__WHAT YOU WILL DO__: With pictures left out, set down every record word for word.
*** Opening SUPPLIED INFORMATION ***
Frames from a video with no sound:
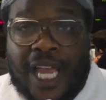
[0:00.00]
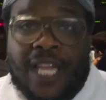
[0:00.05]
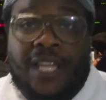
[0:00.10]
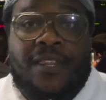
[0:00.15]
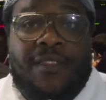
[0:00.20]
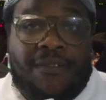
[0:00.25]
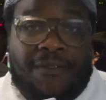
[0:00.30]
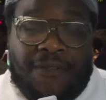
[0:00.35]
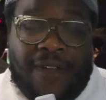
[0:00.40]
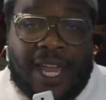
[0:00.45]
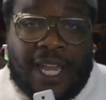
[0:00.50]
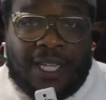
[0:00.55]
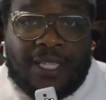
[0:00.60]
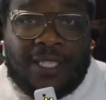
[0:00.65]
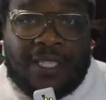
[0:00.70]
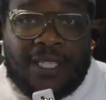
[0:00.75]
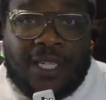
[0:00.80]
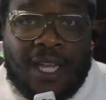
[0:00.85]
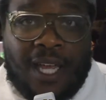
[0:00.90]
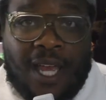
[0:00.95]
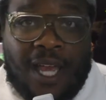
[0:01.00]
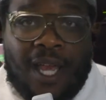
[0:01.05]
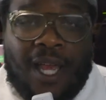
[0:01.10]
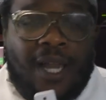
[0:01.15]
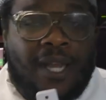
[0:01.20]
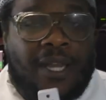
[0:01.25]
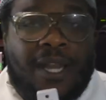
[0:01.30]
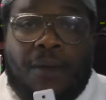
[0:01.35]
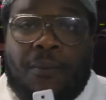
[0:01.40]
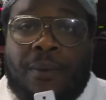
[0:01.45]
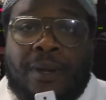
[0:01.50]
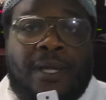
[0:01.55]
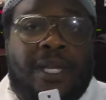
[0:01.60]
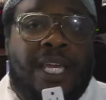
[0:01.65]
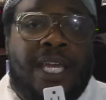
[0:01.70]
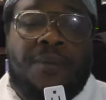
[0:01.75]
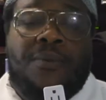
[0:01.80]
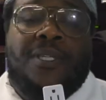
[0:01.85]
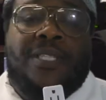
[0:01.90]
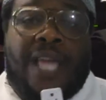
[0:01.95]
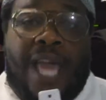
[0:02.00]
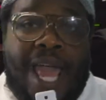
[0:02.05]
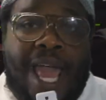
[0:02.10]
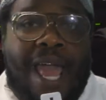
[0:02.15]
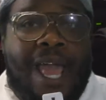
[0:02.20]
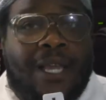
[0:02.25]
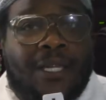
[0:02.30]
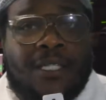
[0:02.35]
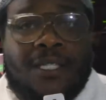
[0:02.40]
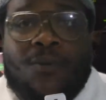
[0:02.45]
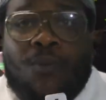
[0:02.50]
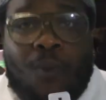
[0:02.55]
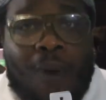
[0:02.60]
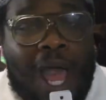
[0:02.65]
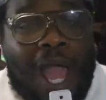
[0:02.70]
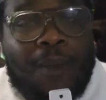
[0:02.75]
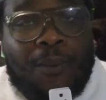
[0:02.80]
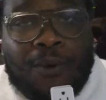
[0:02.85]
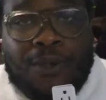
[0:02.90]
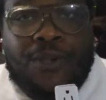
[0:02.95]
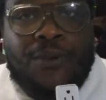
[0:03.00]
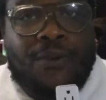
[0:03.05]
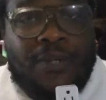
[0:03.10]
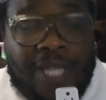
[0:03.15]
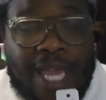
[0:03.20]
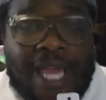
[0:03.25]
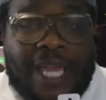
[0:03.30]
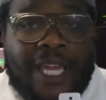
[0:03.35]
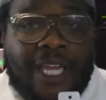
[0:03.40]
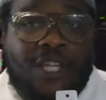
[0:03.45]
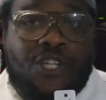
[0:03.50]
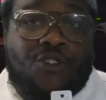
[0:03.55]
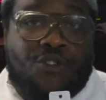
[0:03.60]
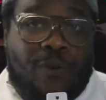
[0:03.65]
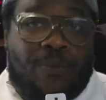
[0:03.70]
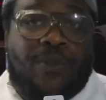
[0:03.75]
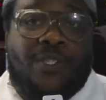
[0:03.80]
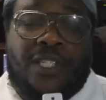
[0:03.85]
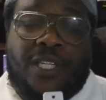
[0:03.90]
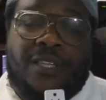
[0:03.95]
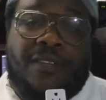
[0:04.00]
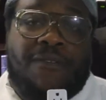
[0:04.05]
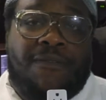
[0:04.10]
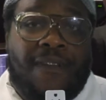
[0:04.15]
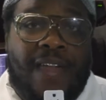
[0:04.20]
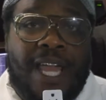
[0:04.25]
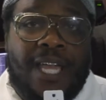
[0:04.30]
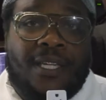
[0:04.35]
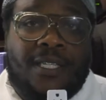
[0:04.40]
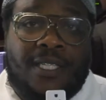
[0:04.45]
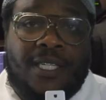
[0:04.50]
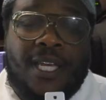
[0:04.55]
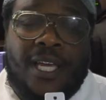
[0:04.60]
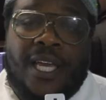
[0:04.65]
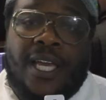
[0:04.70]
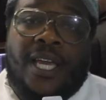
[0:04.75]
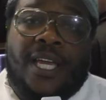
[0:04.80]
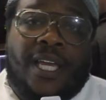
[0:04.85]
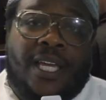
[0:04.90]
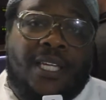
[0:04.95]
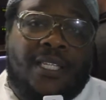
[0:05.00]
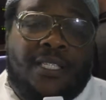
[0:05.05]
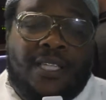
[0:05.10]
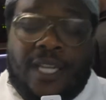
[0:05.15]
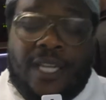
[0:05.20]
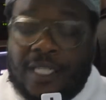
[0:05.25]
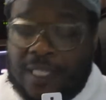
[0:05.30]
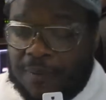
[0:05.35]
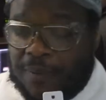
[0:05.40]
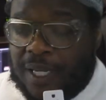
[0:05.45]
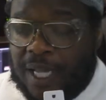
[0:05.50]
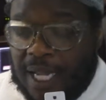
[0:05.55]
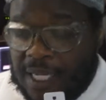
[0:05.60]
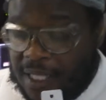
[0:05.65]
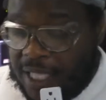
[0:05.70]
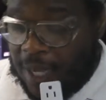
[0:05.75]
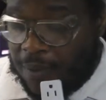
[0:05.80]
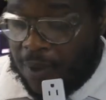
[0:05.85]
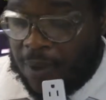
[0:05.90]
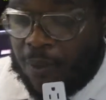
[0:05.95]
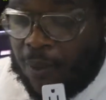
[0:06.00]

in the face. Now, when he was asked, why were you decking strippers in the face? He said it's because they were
*** Closing SUPPLIED INFORMATION ***
__REPLY TO THE TASK__:
Frames from a video with no sound:
[0:00.00]
[0:00.05]
[0:00.10]
[0:00.15]
[0:00.20]
[0:00.25]
[0:00.30]
[0:00.35]
[0:00.40]
[0:00.45]
[0:00.50]
[0:00.55]
[0:00.60]
[0:00.65]
[0:00.70]
[0:00.75]
[0:00.80]
[0:00.85]
[0:00.90]
[0:00.95]
[0:01.00]
[0:01.05]
[0:01.10]
[0:01.15]
[0:01.20]
[0:01.25]
[0:01.30]
[0:01.35]
[0:01.40]
[0:01.45]
[0:01.50]
[0:01.55]
[0:01.60]
[0:01.65]
[0:01.70]
[0:01.75]
[0:01.80]
[0:01.85]
[0:01.90]
[0:01.95]
[0:02.00]
[0:02.05]
[0:02.10]
[0:02.15]
[0:02.20]
[0:02.25]
[0:02.30]
[0:02.35]
[0:02.40]
[0:02.45]
[0:02.50]
[0:02.55]
[0:02.60]
[0:02.65]
[0:02.70]
[0:02.75]
[0:02.80]
[0:02.85]
[0:02.90]
[0:02.95]
[0:03.00]
[0:03.05]
[0:03.10]
[0:03.15]
[0:03.20]
[0:03.25]
[0:03.30]
[0:03.35]
[0:03.40]
[0:03.45]
[0:03.50]
[0:03.55]
[0:03.60]
[0:03.65]
[0:03.70]
[0:03.75]
[0:03.80]
[0:03.85]
[0:03.90]
[0:03.95]
[0:04.00]
[0:04.05]
[0:04.10]
[0:04.15]
[0:04.20]
[0:04.25]
[0:04.30]
[0:04.35]
[0:04.40]
[0:04.45]
[0:04.50]
[0:04.55]
[0:04.60]
[0:04.65]
[0:04.70]
[0:04.75]
[0:04.80]
[0:04.85]
[0:04.90]
[0:04.95]
[0:05.00]
[0:05.05]
[0:05.10]
[0:05.15]
[0:05.20]
[0:05.25]
[0:05.30]
[0:05.35]
[0:05.40]
[0:05.45]
[0:05.50]
[0:05.55]
[0:05.60]
[0:05.65]
[0:05.70]
[0:05.75]
[0:05.80]
[0:05.85]
[0:05.90]
[0:05.95]
[0:06.00]

in the face. Now, when he was asked, why were you decking strippers in the face? He said it's because they were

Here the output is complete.